Just about every photography aficionado I know is keeping their eyes open for the ideal, high-quality camera to bring along when they don't want to carry an SLR. Certainly most of us here at headquarters consider carefully each unique camera that turns out decent images and slips into a pocket. The $799 Sigma DP1 raised eyebrows and expectations two years ago and when it arrived this year it got a close look from the whole team.

Sets of criteria vary by individual, but the general desire is for a small to medium-sized camera with a fast, good quality lens and an excellent sensor that rivals an SLR. Most small digital cameras, however, use sensors that are smaller than a fingernail, have tiny pixels that are prone to high noise even in bright sunlight and use small optics, insufficient for an APS-C-sized sensor.

So the question is, how does the DP1 do compared to our list of desires?
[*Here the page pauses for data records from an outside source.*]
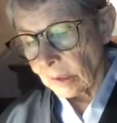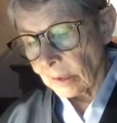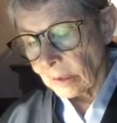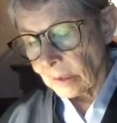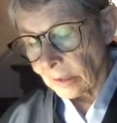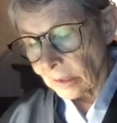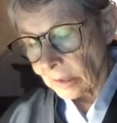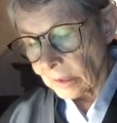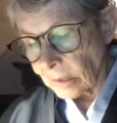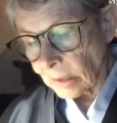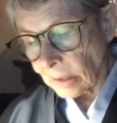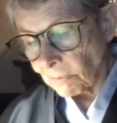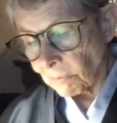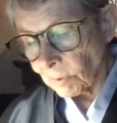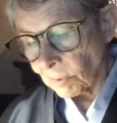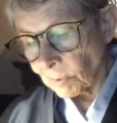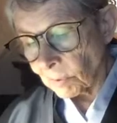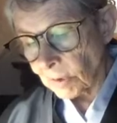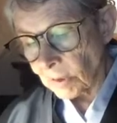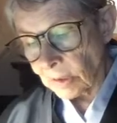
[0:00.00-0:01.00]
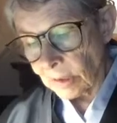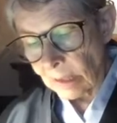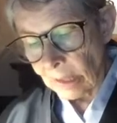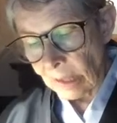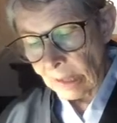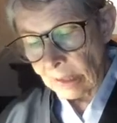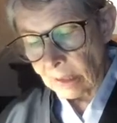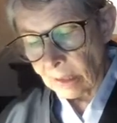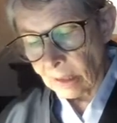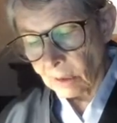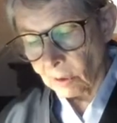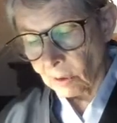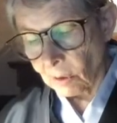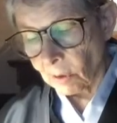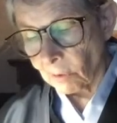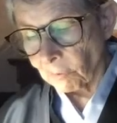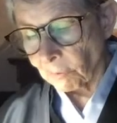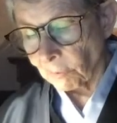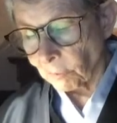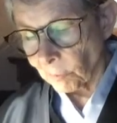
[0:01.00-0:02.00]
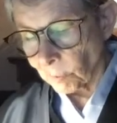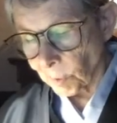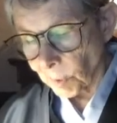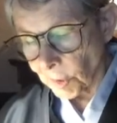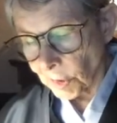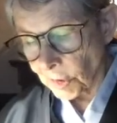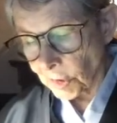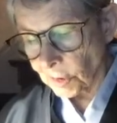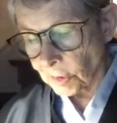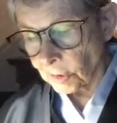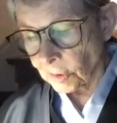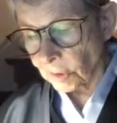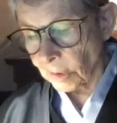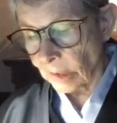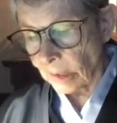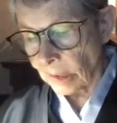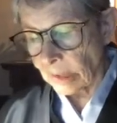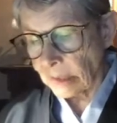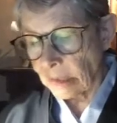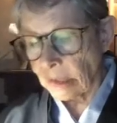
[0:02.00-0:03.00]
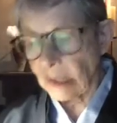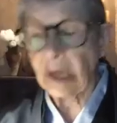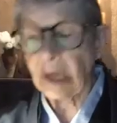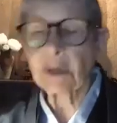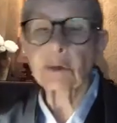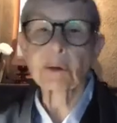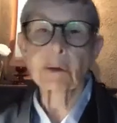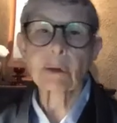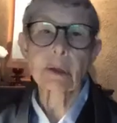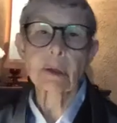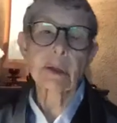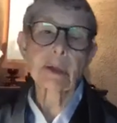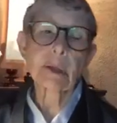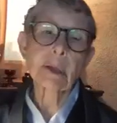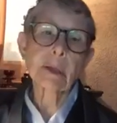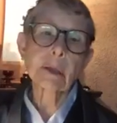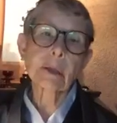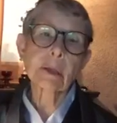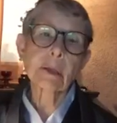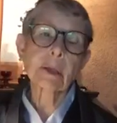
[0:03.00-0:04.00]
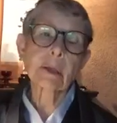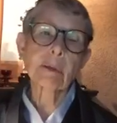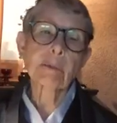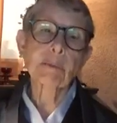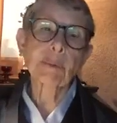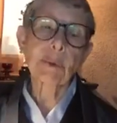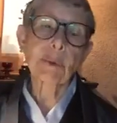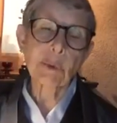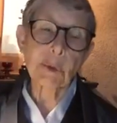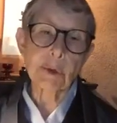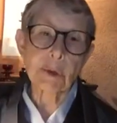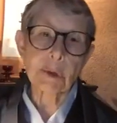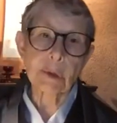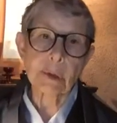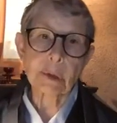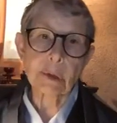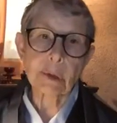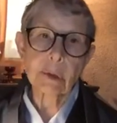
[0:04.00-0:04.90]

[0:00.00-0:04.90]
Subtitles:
The endeavor was not at all forced or unnatural, and this is important.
How will it do for you?

The short answer is that it takes great wide-angle pictures if you take the time to work at it and get to know the DP1. Further, you need to have the time to wait for the DP1, as well as its software, to get the best quality from the camera. You also have to be content with the lower resolution on the DP1. Though it technically has 14.1 megapixels, you have to divide that figure by three to get the actual image size, which is a very smooth 4.69 megapixels; the actual images measure 2640x1760 or 4.646 megapixels.

Each pixel of each resulting image is made up of three pixels, stacked in layers much like film. It's been about two years since we reviewed the last 4-Mp digital camera, so it's very strange to have to compare the DP1's 2640x1760 images to images from more modern cameras, especially the SLRs that it is supposed to rival. But more on that toward the end of the review.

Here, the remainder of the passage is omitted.